* What is required: An exact transcription of all the records below is required, without any images.

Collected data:
---

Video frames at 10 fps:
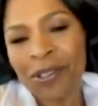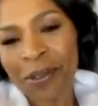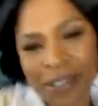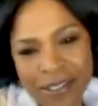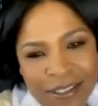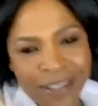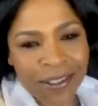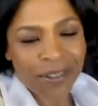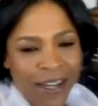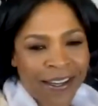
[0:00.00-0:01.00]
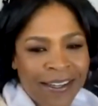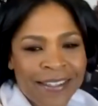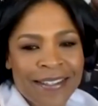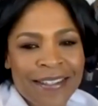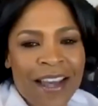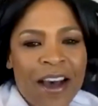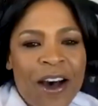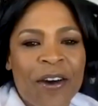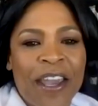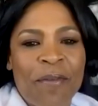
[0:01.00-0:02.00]
New York City, you guys.
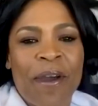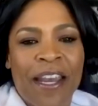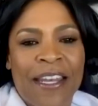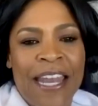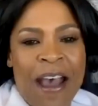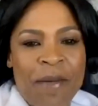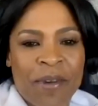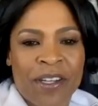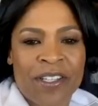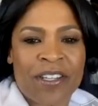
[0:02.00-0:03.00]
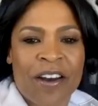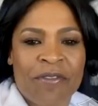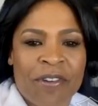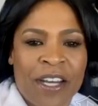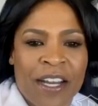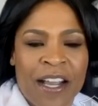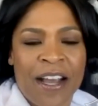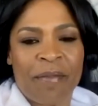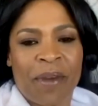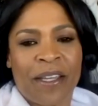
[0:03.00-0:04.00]
Okay, wait. Now I'm going to start reading
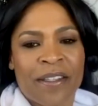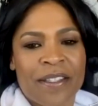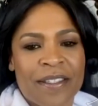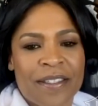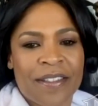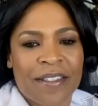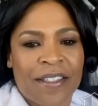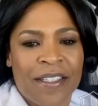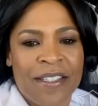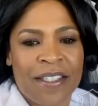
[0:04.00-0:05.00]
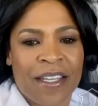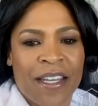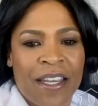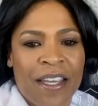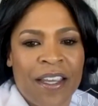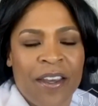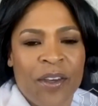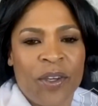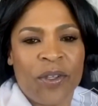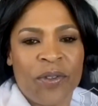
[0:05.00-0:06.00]
comments. Let's see.
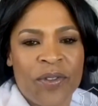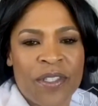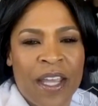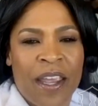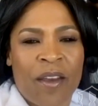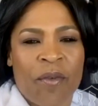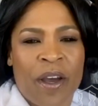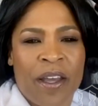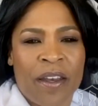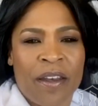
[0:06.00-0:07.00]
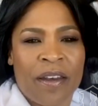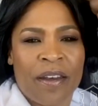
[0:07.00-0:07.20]
Who's saying what?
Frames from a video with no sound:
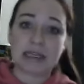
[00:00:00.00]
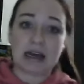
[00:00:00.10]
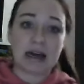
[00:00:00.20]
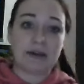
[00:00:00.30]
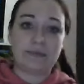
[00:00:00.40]

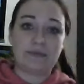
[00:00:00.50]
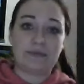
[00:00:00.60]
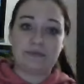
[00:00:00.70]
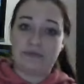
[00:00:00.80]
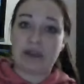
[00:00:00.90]
Um,
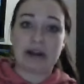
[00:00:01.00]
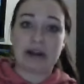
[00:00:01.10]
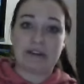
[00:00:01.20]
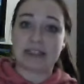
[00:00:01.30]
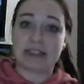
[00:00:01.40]
very
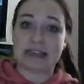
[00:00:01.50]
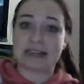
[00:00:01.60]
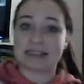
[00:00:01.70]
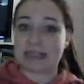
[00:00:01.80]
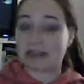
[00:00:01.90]

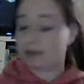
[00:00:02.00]
fantastic.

---

* Task result:
Video frames at 10 fps:
[0:00.00-0:01.00]
[0:01.00-0:02.00]
New York City, you guys.
[0:02.00-0:03.00]
[0:03.00-0:04.00]
Okay, wait. Now I'm going to start reading
[0:04.00-0:05.00]
[0:05.00-0:06.00]
comments. Let's see.
[0:06.00-0:07.00]
[0:07.00-0:07.20]
Who's saying what?
Frames from a video with no sound:
[00:00:00.00]
[00:00:00.10]
[00:00:00.20]
[00:00:00.30]
[00:00:00.40]

[00:00:00.50]
[00:00:00.60]
[00:00:00.70]
[00:00:00.80]
[00:00:00.90]
Um,
[00:00:01.00]
[00:00:01.10]
[00:00:01.20]
[00:00:01.30]
[00:00:01.40]
very
[00:00:01.50]
[00:00:01.60]
[00:00:01.70]
[00:00:01.80]
[00:00:01.90]

[00:00:02.00]
fantastic.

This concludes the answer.